Beware of blood pressure pills
USA Today:
A popular class of blood pressure medicines may double a woman’s risk of dying from heart disease, especially when given in certain combinations, a large study out recently indicates.
The study likely will resurrect a debate over the safety of the drugs called calcium channel blockers, thought to have been resolved two years ago in Allhat, the largest study of high blood pressure drugs. That study found that diuretics, then falling from favour and being replaced by costly new medicines, were still the best treatment for high blood pressure. Calcium channel blockers are a back-up treatment that lowers blood pressure by relaxing blood vessel walls. Among the best known are Cardizem, Norvasc and Procardia. Previous studies, including Allhat, found that the drugs can contribute to heart failure, but they did not increase death rates. The new study indicates calcium channel blockers may indeed double the risk of dying of heart disease, especially when paired with diuretics, which reduce the amount of fluid in the blood. Although the study involved women, the authors believe the findings also apply to men. “This raises serious questions about using calcium channel blockers in patients with uncomplicated high blood pressure,” says lead author Sylvia Wassertheil-Smoller of Albert Einstein College of Medicine, New York. “If I were on that combination, I would want to know, ‘Why this one?’” The new study in recent Journal of the American Medical Association involved almost 20,000 women being treated for high blood pressure in the long-term study of postmenopausal women called the Women’s Health Initiative.

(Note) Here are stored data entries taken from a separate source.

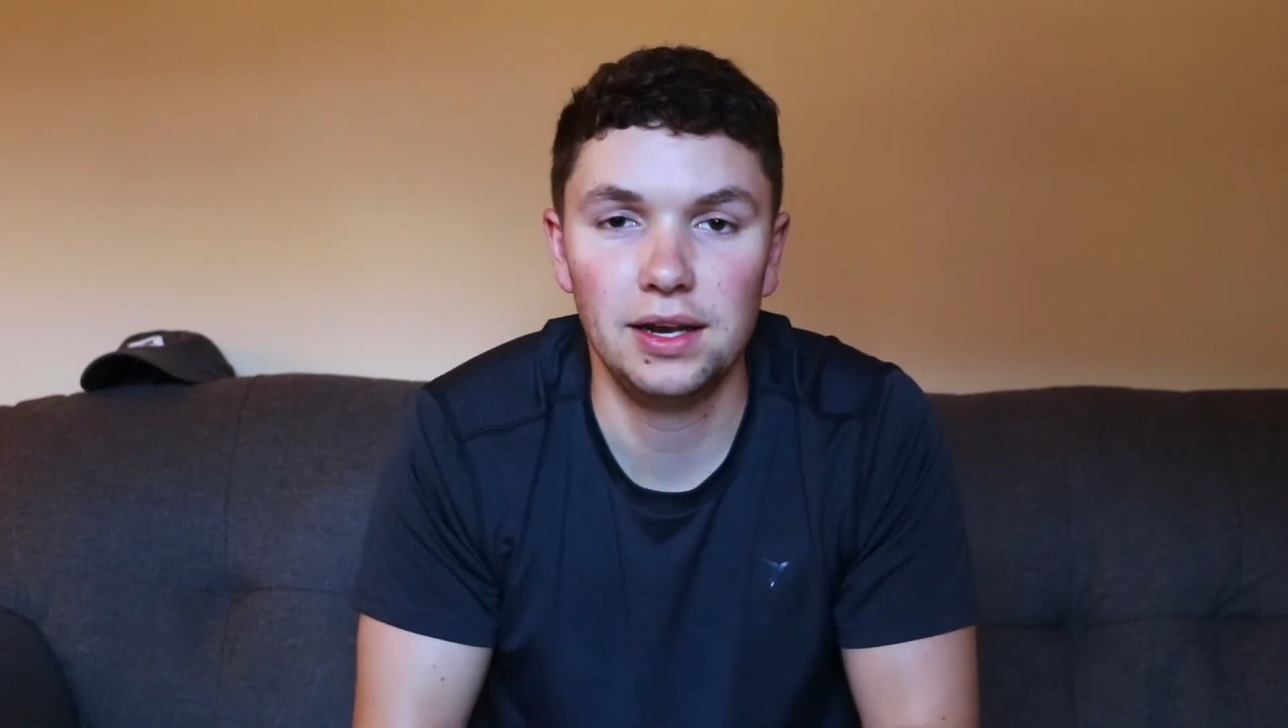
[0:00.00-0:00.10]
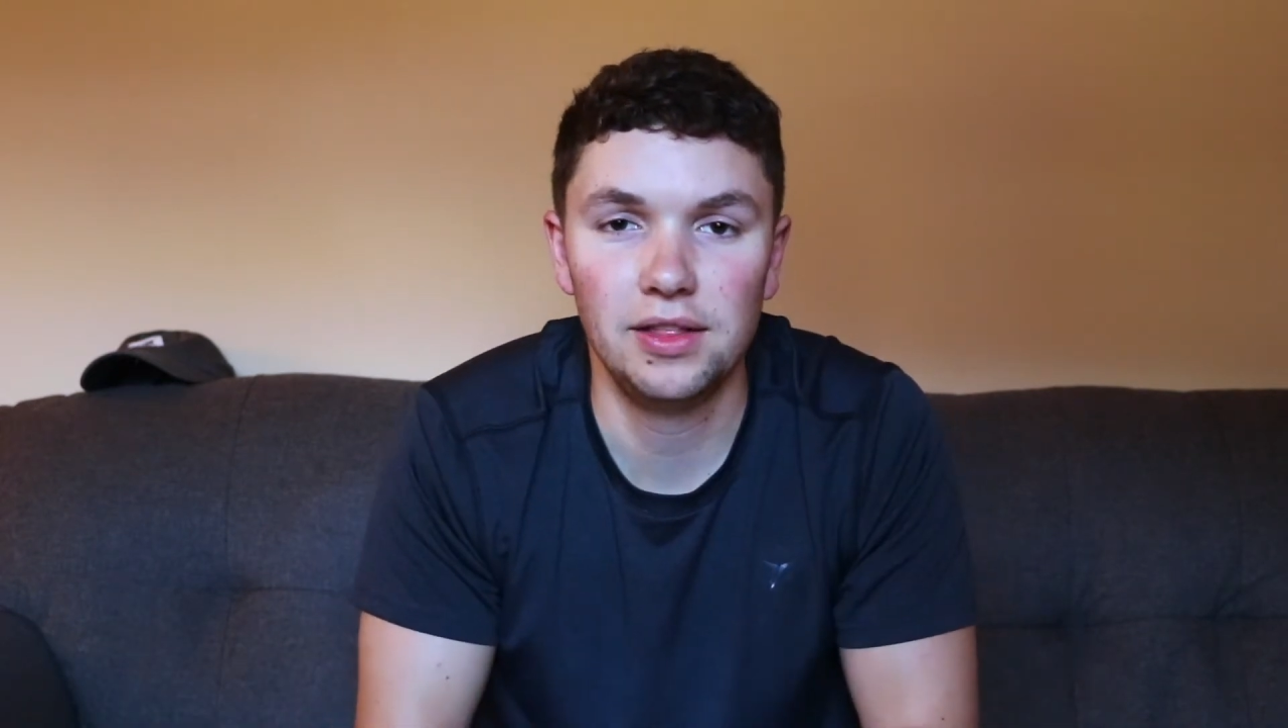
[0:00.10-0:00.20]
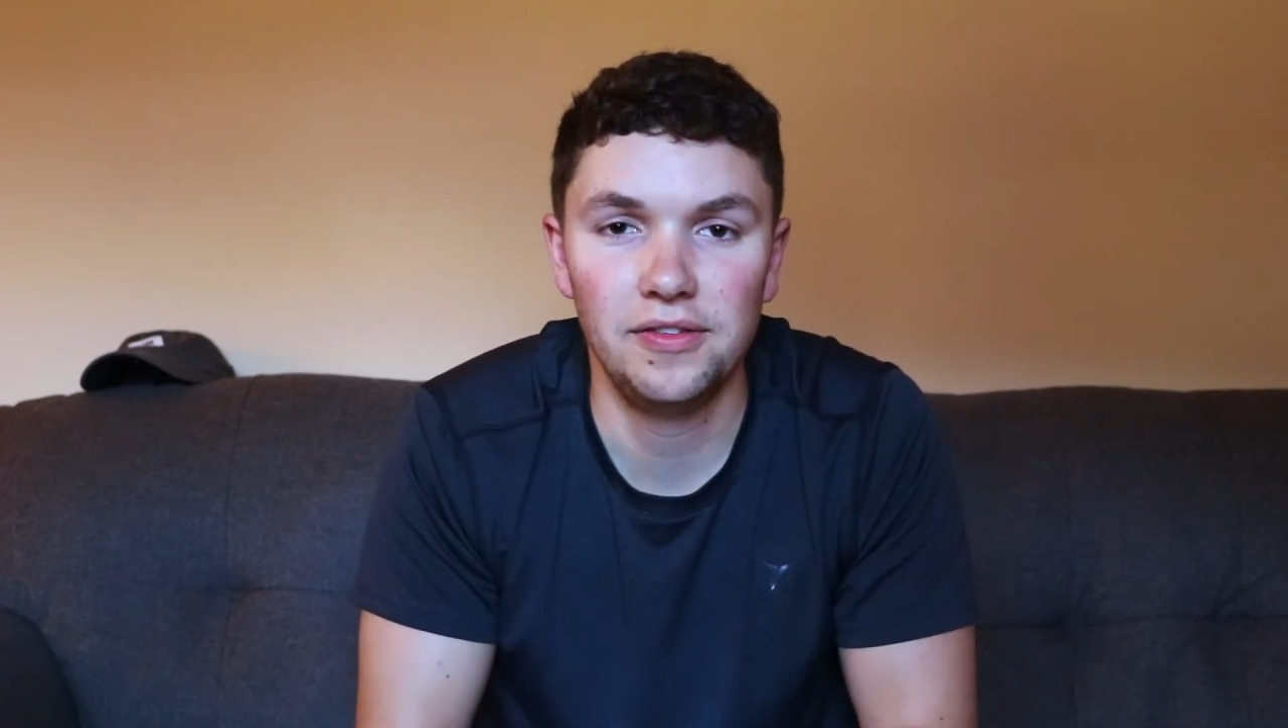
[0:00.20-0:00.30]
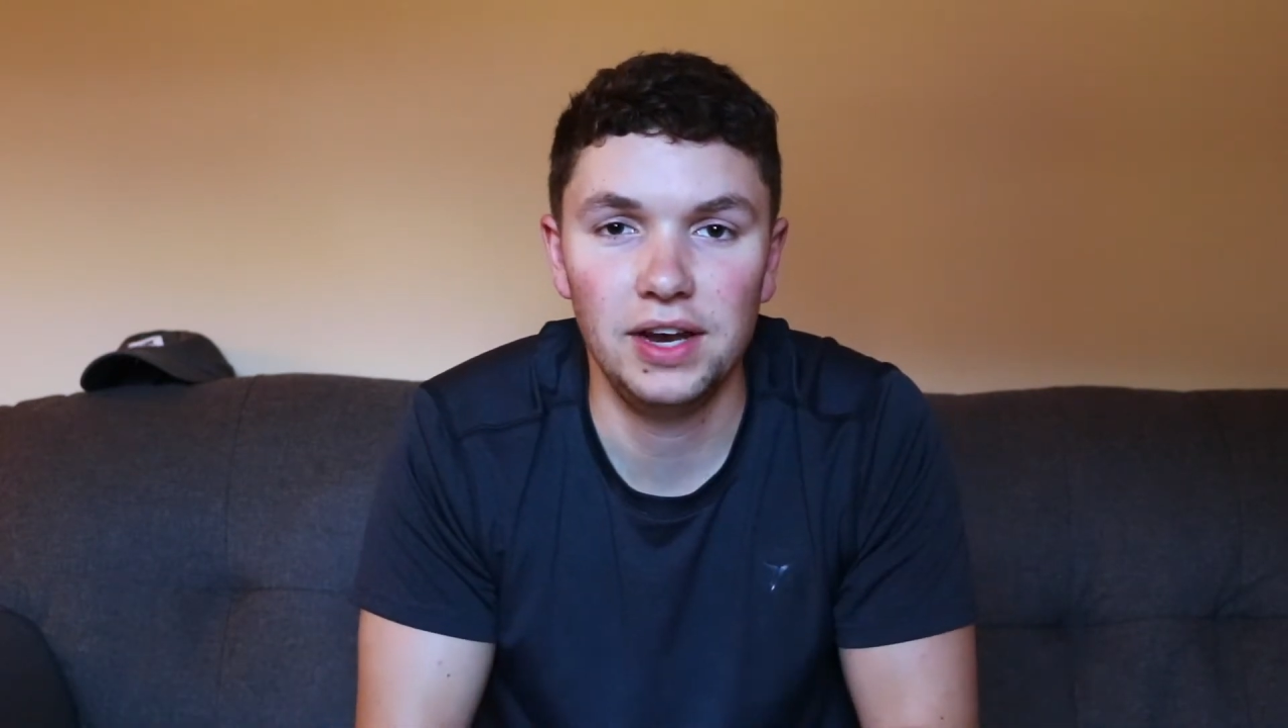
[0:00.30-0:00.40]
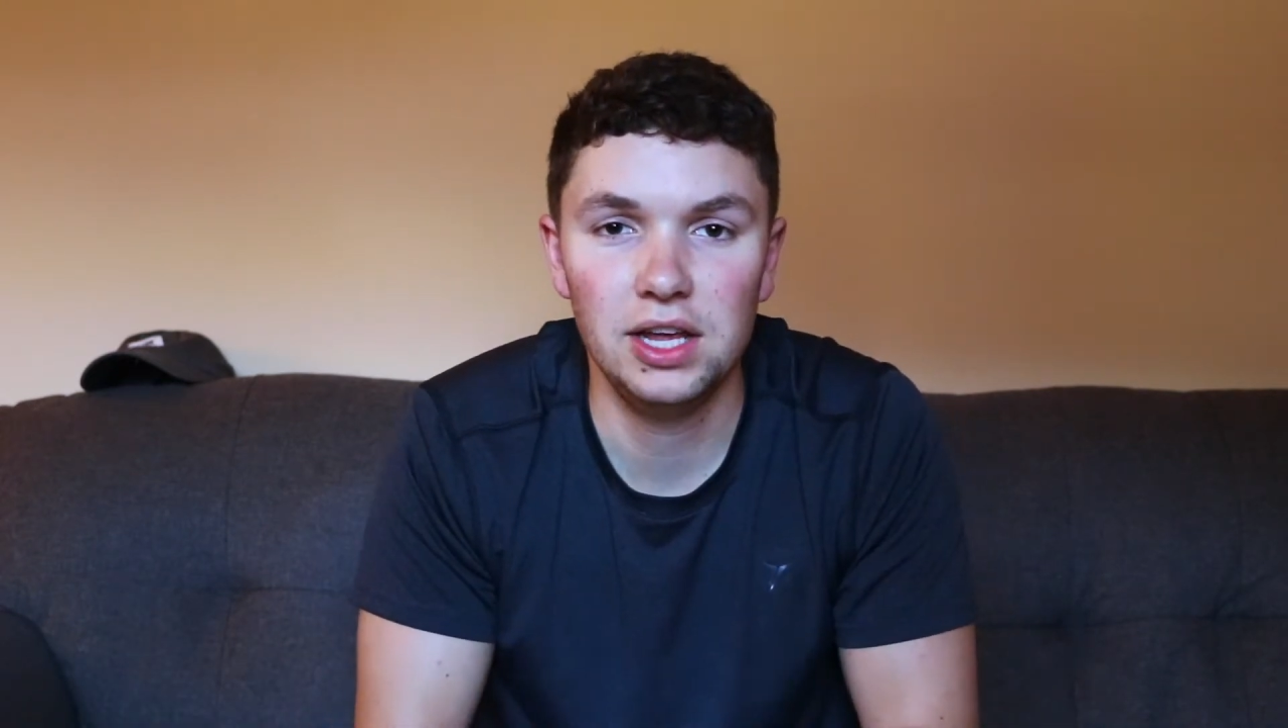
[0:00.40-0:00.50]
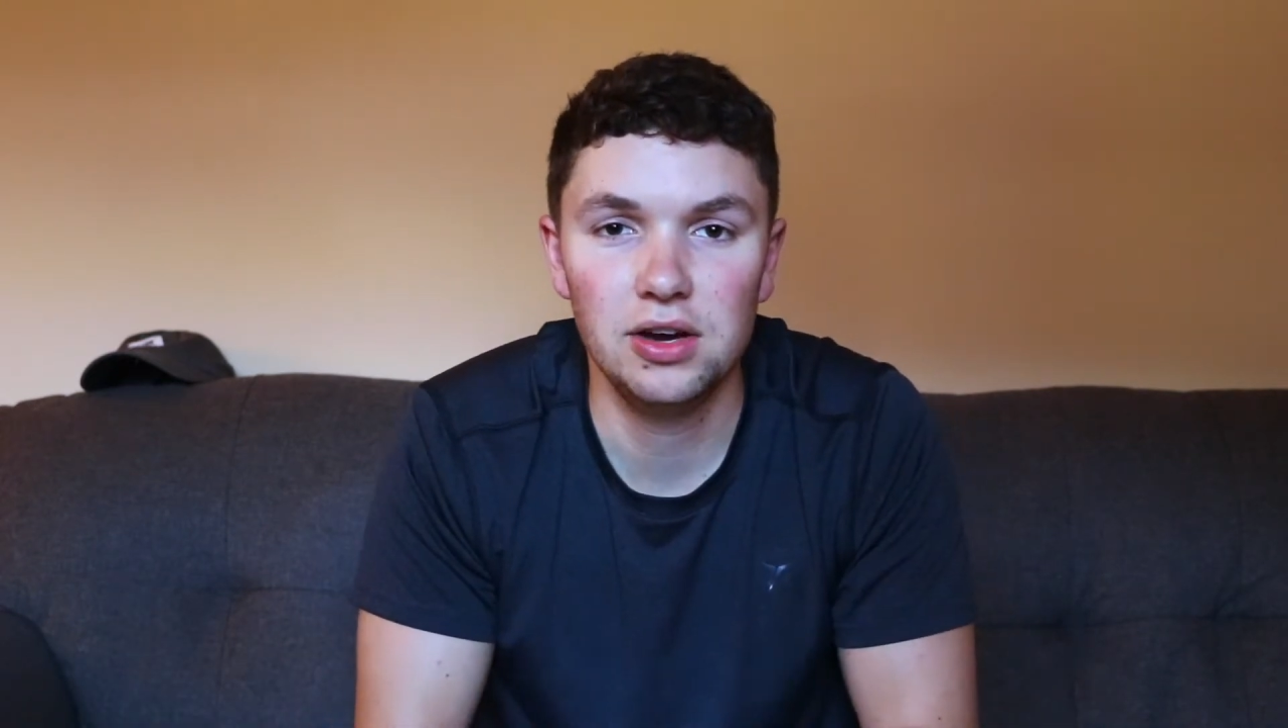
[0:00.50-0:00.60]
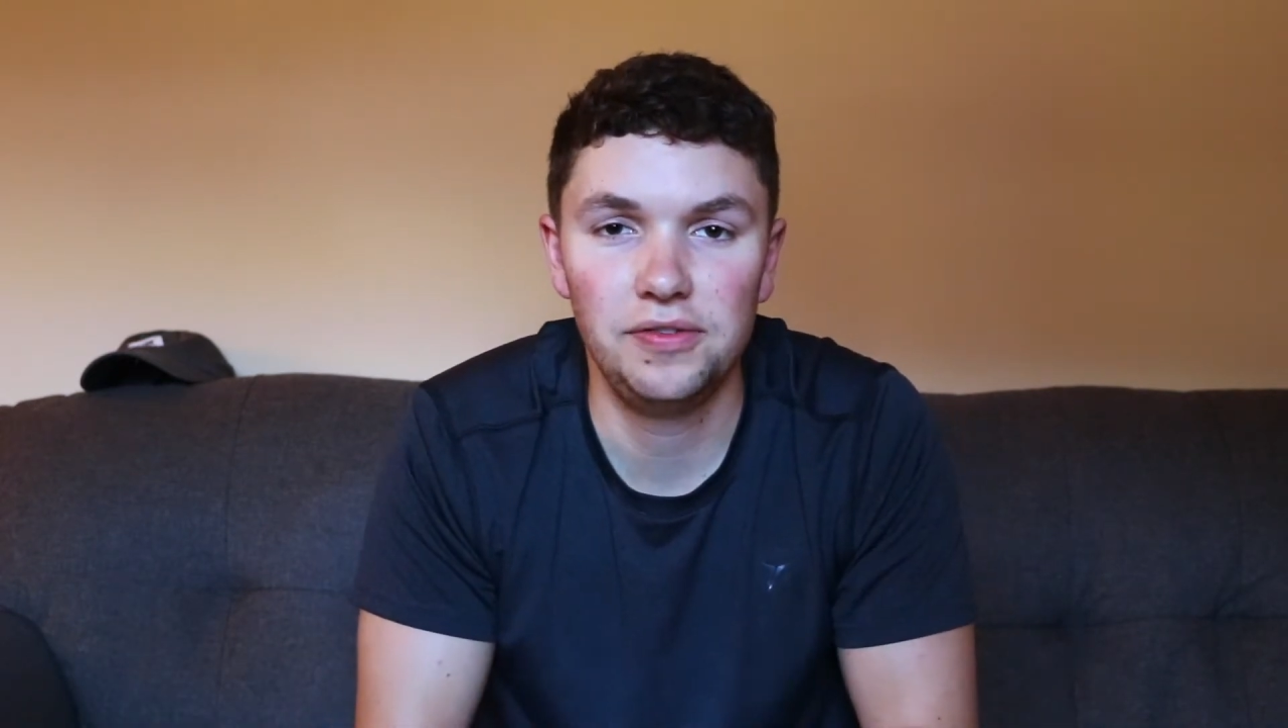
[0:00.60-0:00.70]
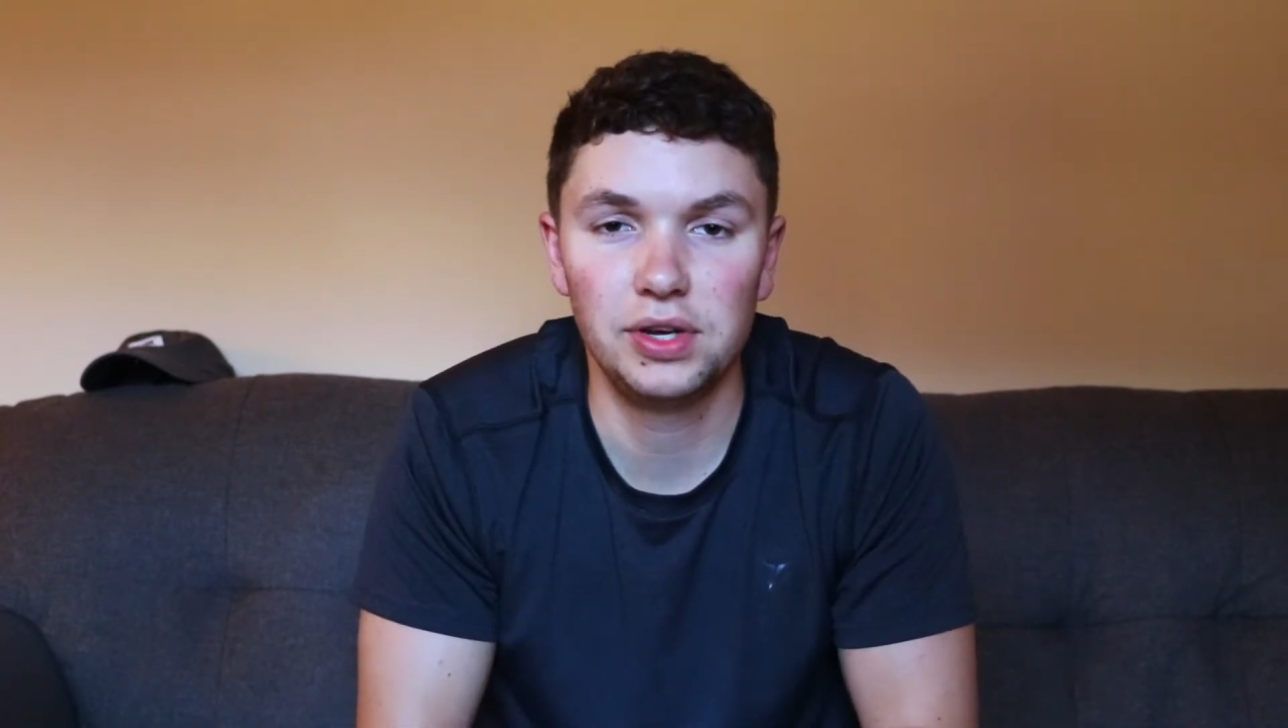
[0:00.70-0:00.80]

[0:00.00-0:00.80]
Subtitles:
into the video,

It found that women who took diuretics plus calcium blockers had twice the risk of death as women who took diuretics with beta-blockers, drugs that reduce the heart’s workload. Women took a calcium blocker alone had a 55 per cent higher risk of death than women who took a diuretic alone. The authors cautioned that the study’s design, in which patients are followed for a number of years, doesn’t yield the same “gold-standard” evidence that comes from randomly dividing patients into treatment and control groups.